Datastage logic vs SQL

Post questions here relative to DataStage Server Edition for such areas as Server job design, DS Basic, Routines, Job Sequences, etc.

Moderators: chulett, rschirm, roy

Post Reply
avi21st
Charter Member
Charter Member
Posts: 135
Joined: Thu May 26, 2005 10:21 am
Location: USA

Datastage logic vs SQL

Post by avi21st »

Hi


I am working in a project having strong fan following for SQL and PL/SQL. Still as a Datastage developer I want to use Datastage in most of my logic. But sometimes there is often a functional overlap between SQL and DataStage stages.

My Question is when to use Datastage logic and when to use SQL?

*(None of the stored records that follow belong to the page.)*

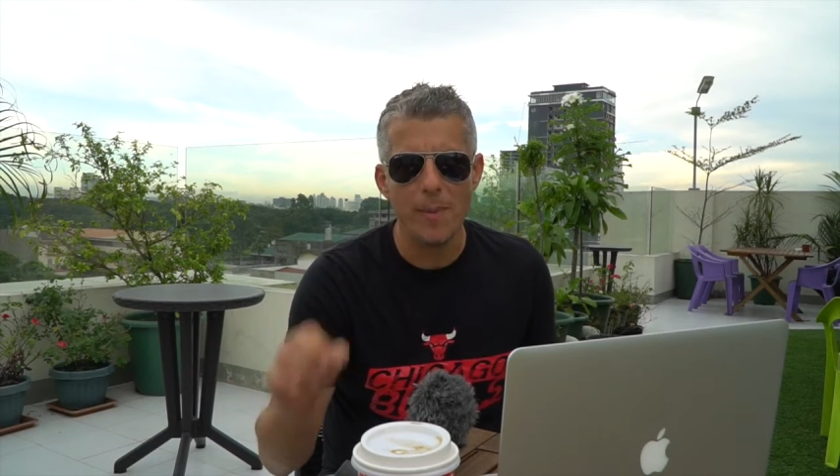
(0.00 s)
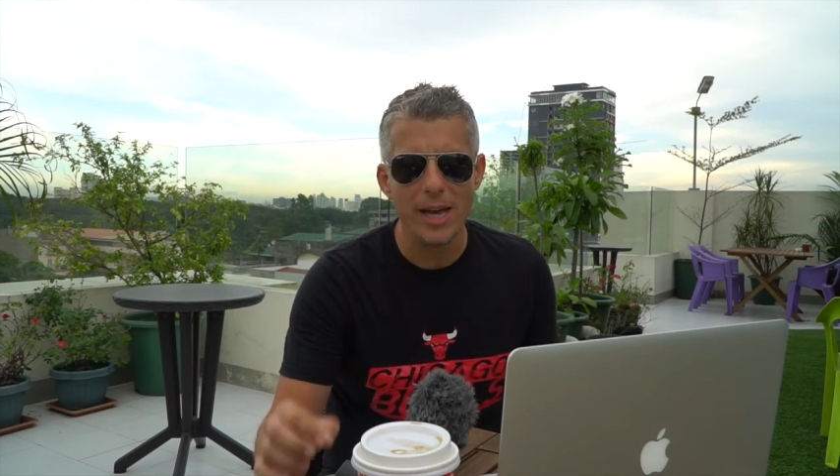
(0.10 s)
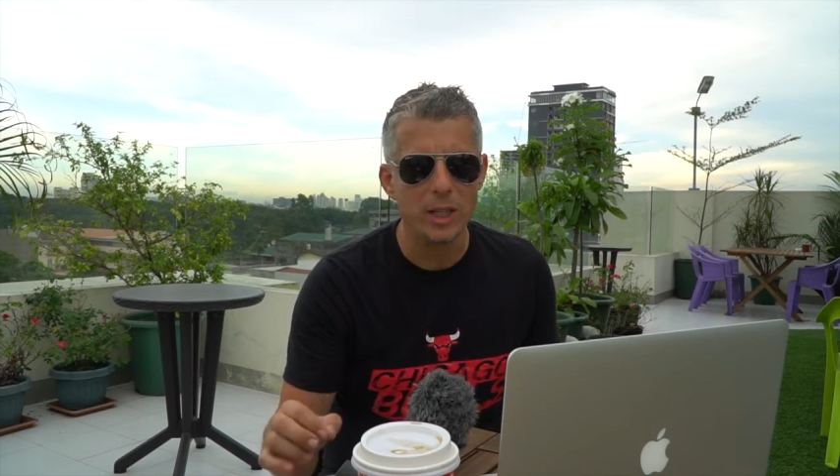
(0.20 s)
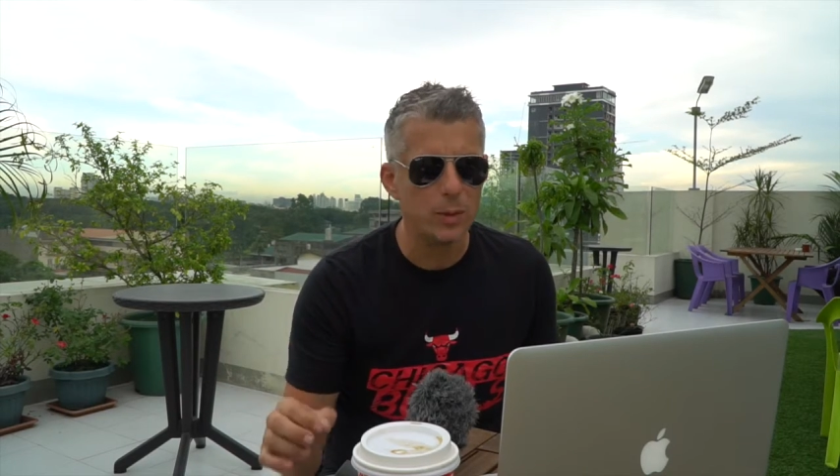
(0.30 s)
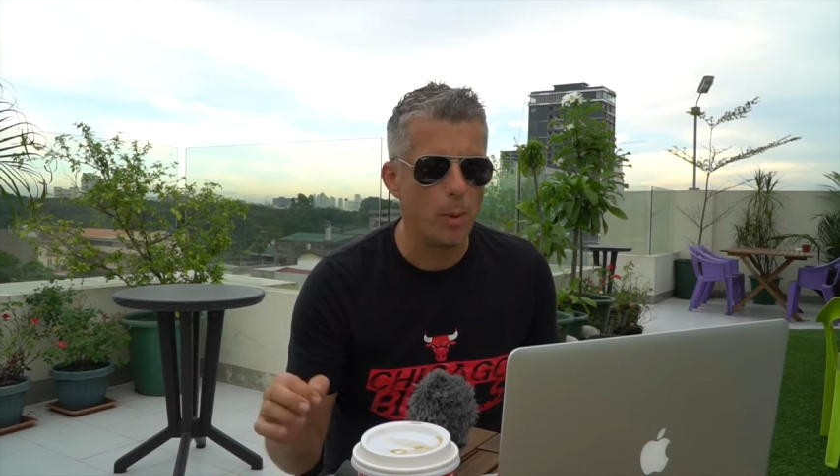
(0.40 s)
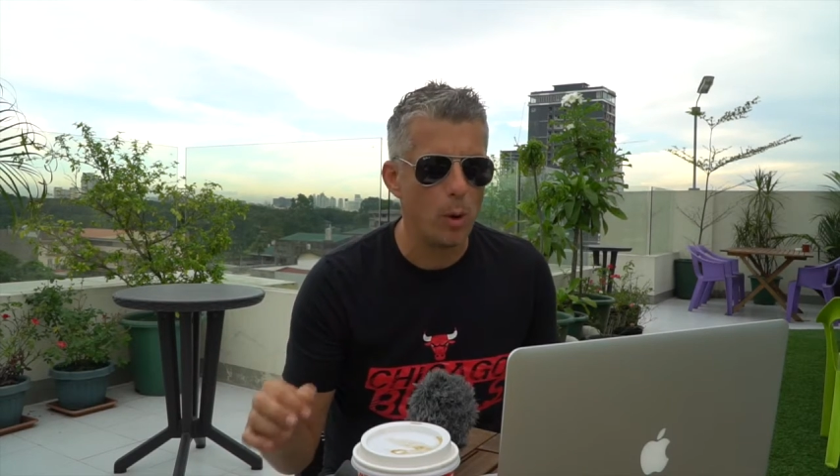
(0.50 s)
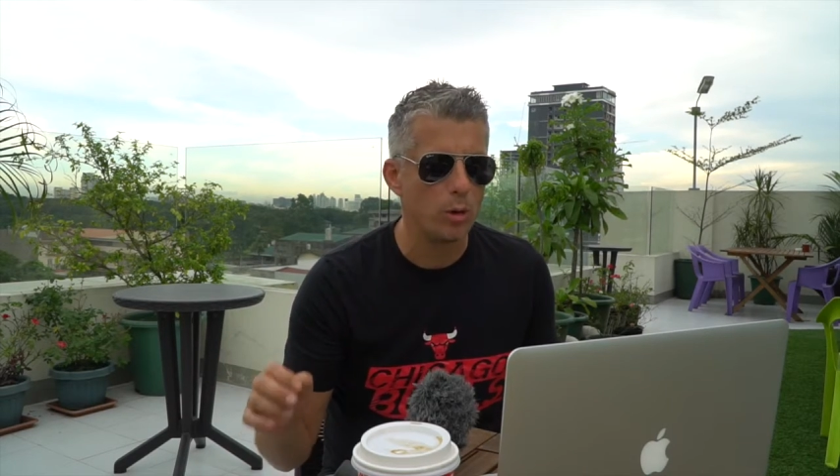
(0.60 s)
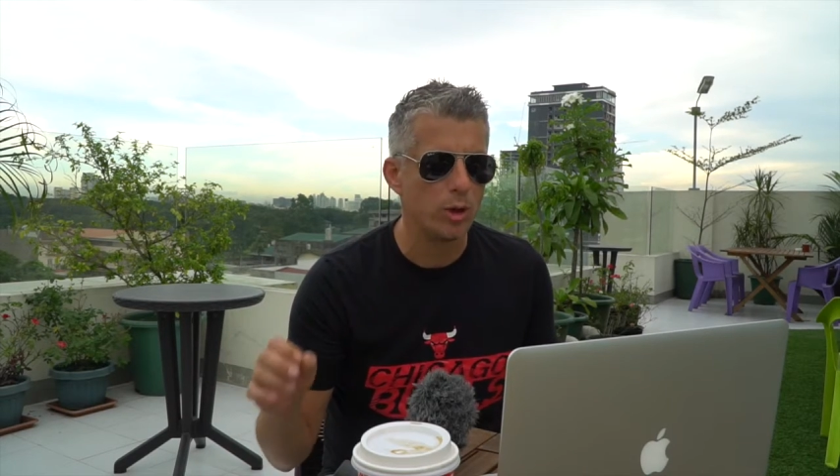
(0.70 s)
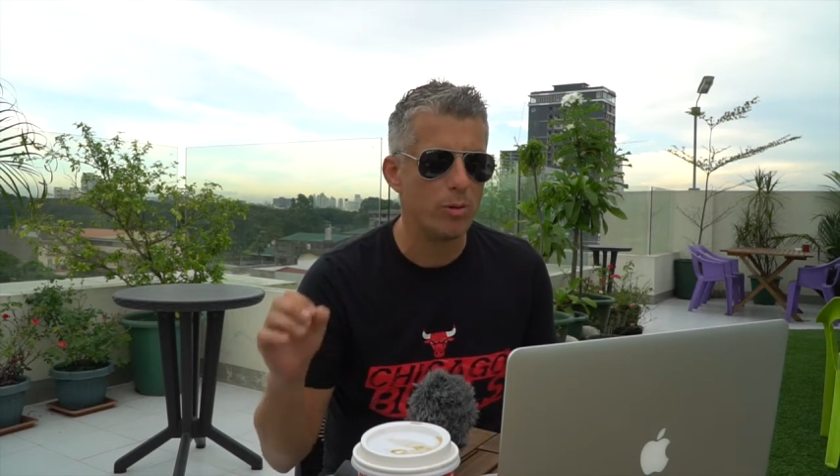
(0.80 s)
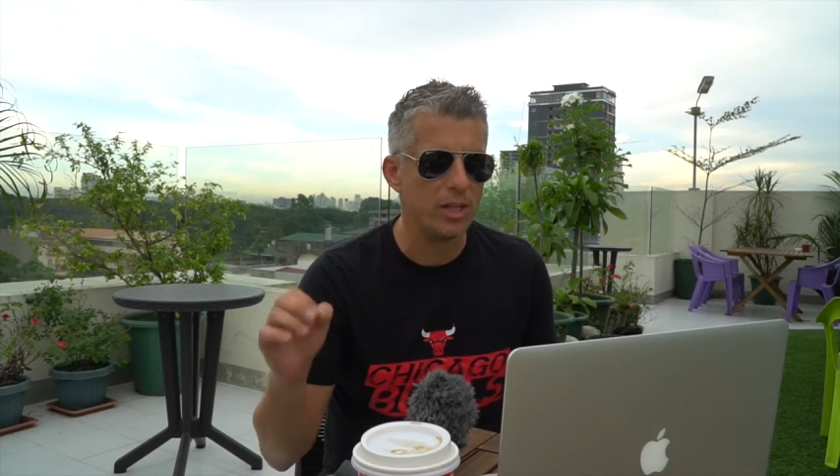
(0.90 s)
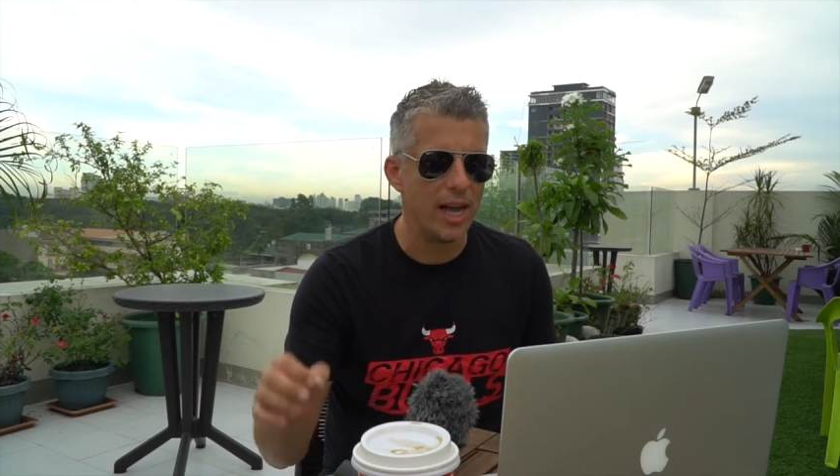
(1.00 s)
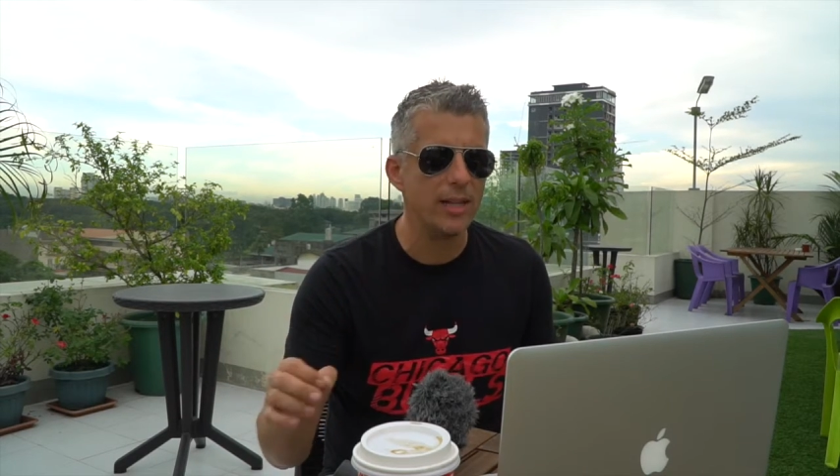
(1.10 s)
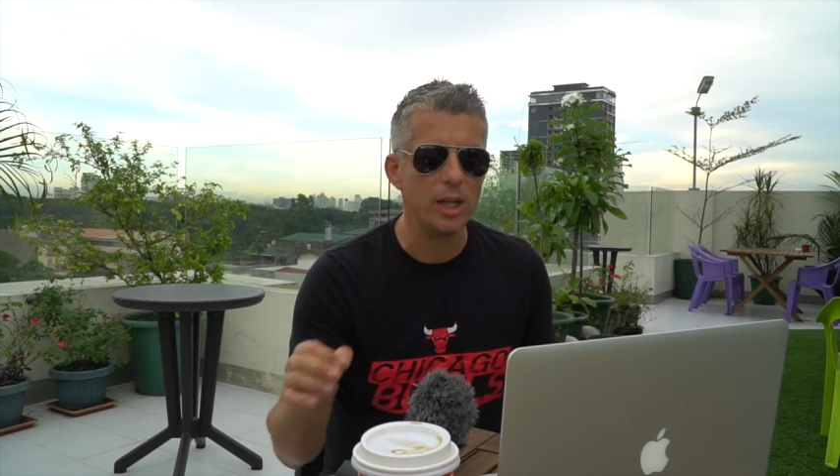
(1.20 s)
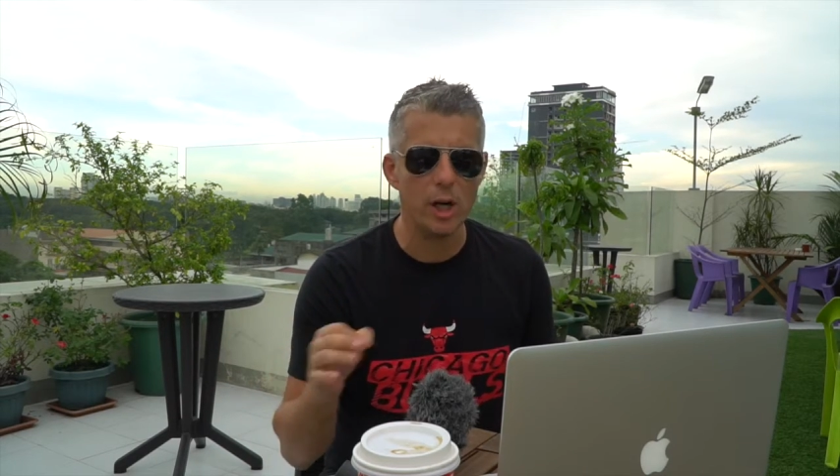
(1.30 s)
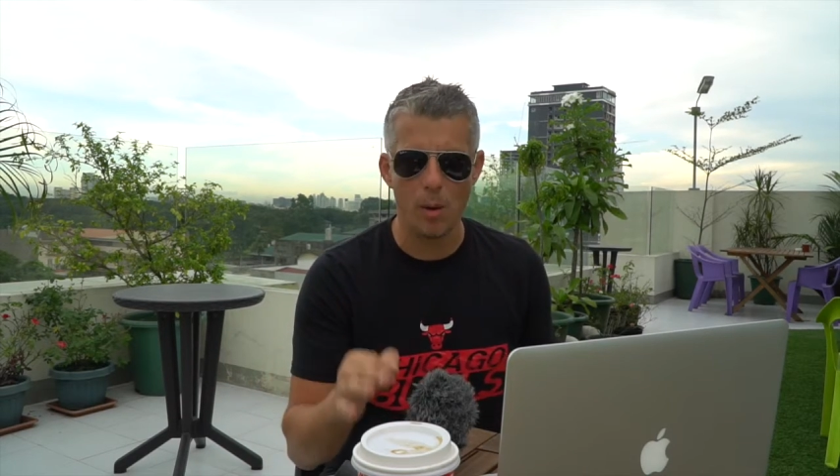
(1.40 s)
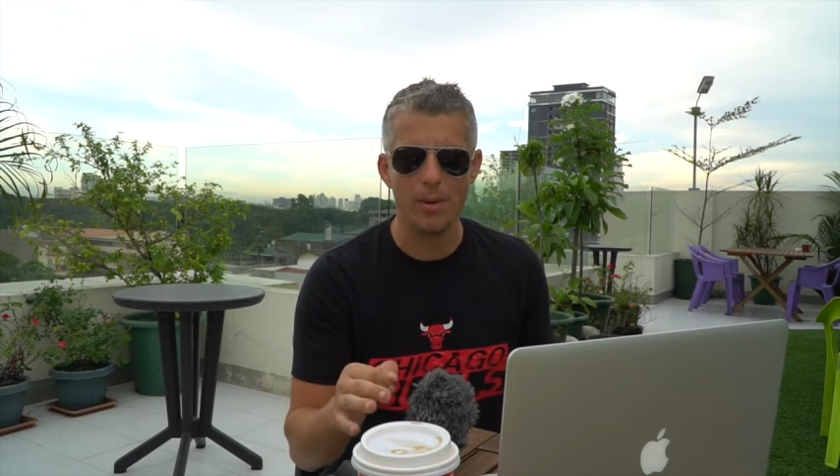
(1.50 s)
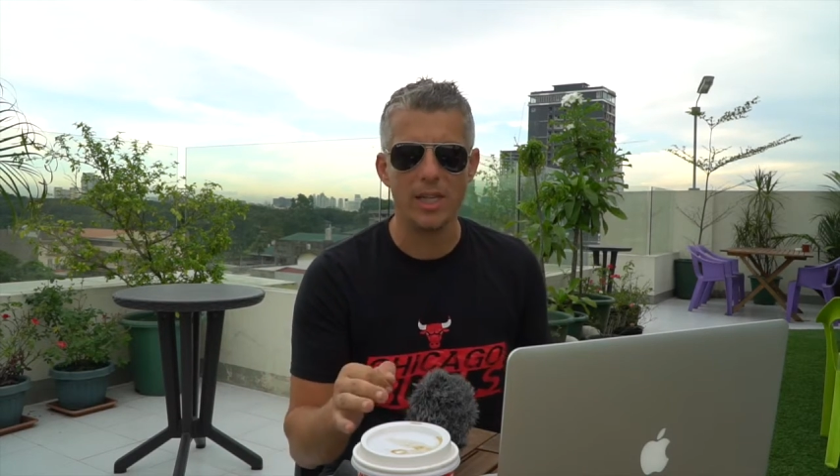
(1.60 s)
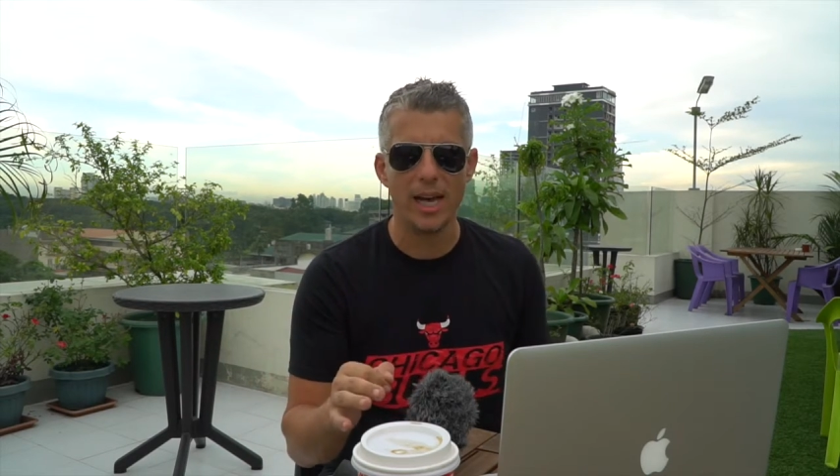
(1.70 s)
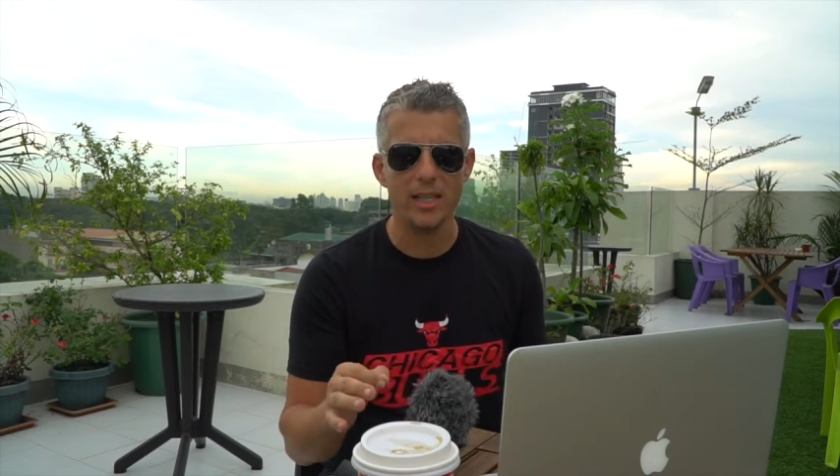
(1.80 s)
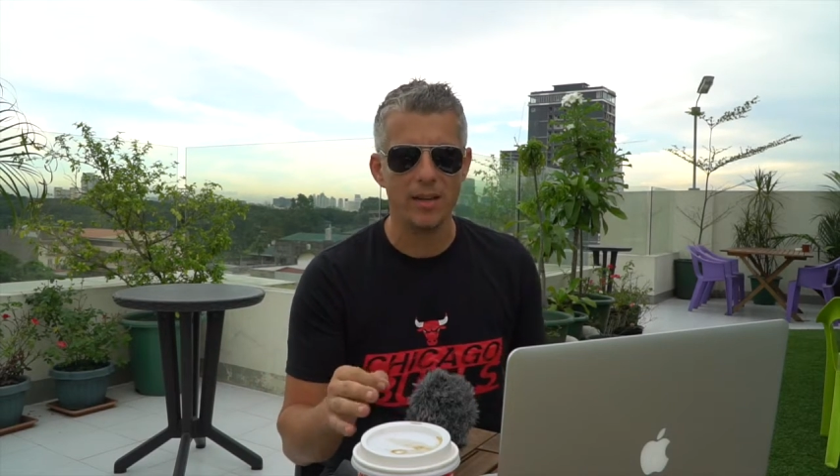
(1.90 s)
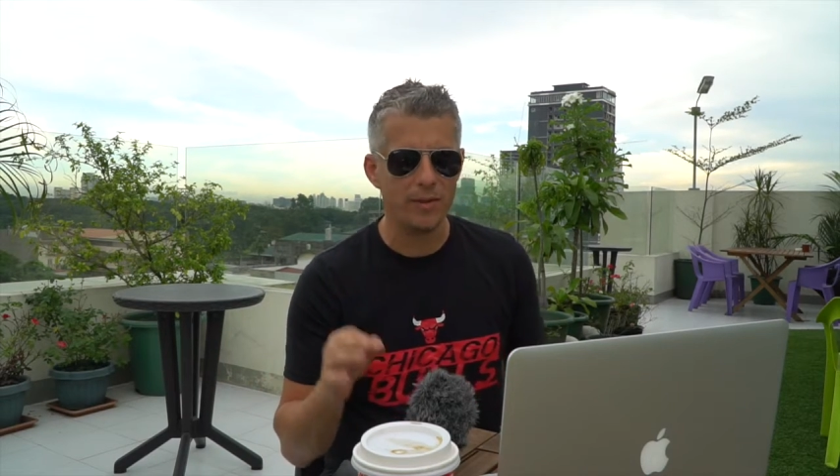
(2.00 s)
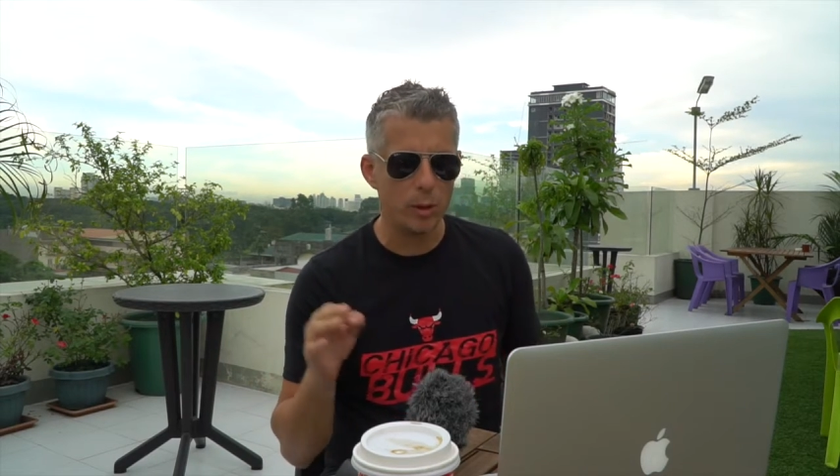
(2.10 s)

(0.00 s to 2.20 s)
best sports presenter commentator for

Which is faster-Use SQL joins or DataStage joins. As I know when combining data from very large tables, or when the source includes a large number of database tables, the efficiency of the DataStage EE in-link-sort and Join stages is faster than an equivalent SQL query. But for Server jobs I think SQL would be faster than using a Hashed file

Again stored procedures like Oracle PL/SQL which works on a per-row basis within a high-volume data flow. So I think Datastage EE is far better. But here we are using Standard Edition (server) -Is it better than PL?SQL. Should we use PL/SQL or Datastage

Another reason is the Oracle (OCI) stage cannot track Oracle errors properly so here in my project they want to use Unix script to call a SQL or PL/SQL script- in that way they can track errors- Is it the correct process

Some of us are willing to mix these two things well- please suggest what are the grey areas where SQL or PL/SQL works better than Datastage :)
Avishek Mukherjee
Data Integration Architect
Chicago, IL, USA.
gateleys
Premium Member
Premium Member
Posts: 992
Joined: Mon Aug 08, 2005 5:08 pm
Location: USA

Re: Datastage logic vs SQL

Post by gateleys »

If performance is the only issue, you could do everything within oracle itself (since you have not pointed out any other data sources). However, one of the major objective of an ETL tool (such as DataStage) is to make the process modular, and hence maintainable. In such a scenario, one would want most of the logic embedded within DataStage. This means minimizing the use of external processes, such as PL/SQL, dll, etc as much as possible.
Yes, SQL in ORAOCI will definitely be faster in case of joins in Server ed., and is recommended to filter as many records in the source itself. Regarding errors generated by ORAOCI, yeah, I agree, and have had to live with that (design in a way that errors are almost eliminated :wink: ).

gateleys
kcbland
Participant
Posts: 5208
Joined: Wed Jan 15, 2003 8:56 am
Location: Lutz, FL
Contact:

Post by kcbland »

Your question requires at least 4 hours to verbally answer and show the various pros and cons to the most common architectural solutions. Are you doing batch ETL, micro-batch, realtime, one-time data migration, billions or millions or thousands of rows of data? Do you have unlimited budget and developers and time or no budget and just yourself and need it in two weeks? Is your hardware a 64cpu unix monster or a single cpu Windoze machine? Are your source and target on the same database instance or are they different database technologies on different servers?
Kenneth Bland

Rank: Sempai
Belt: First degree black
Fight name: Captain Hook
Signature knockout: right upper cut followed by left hook
Signature submission: Crucifix combined with leg triangle
rleishman
Premium Member
Premium Member
Posts: 252
Joined: Mon Sep 19, 2005 10:28 pm
Location: Melbourne, Australia
Contact:

Post by rleishman »

Long story, but the architecture of my current DW is such that the entire Staging layer is in Oracle Externally Organised Tables, and the Enterprise (3NF) layer is in regular Oracle tables. Instead of doing lookups with Hashed Files, this enabled us to use SQL joins on Oracle.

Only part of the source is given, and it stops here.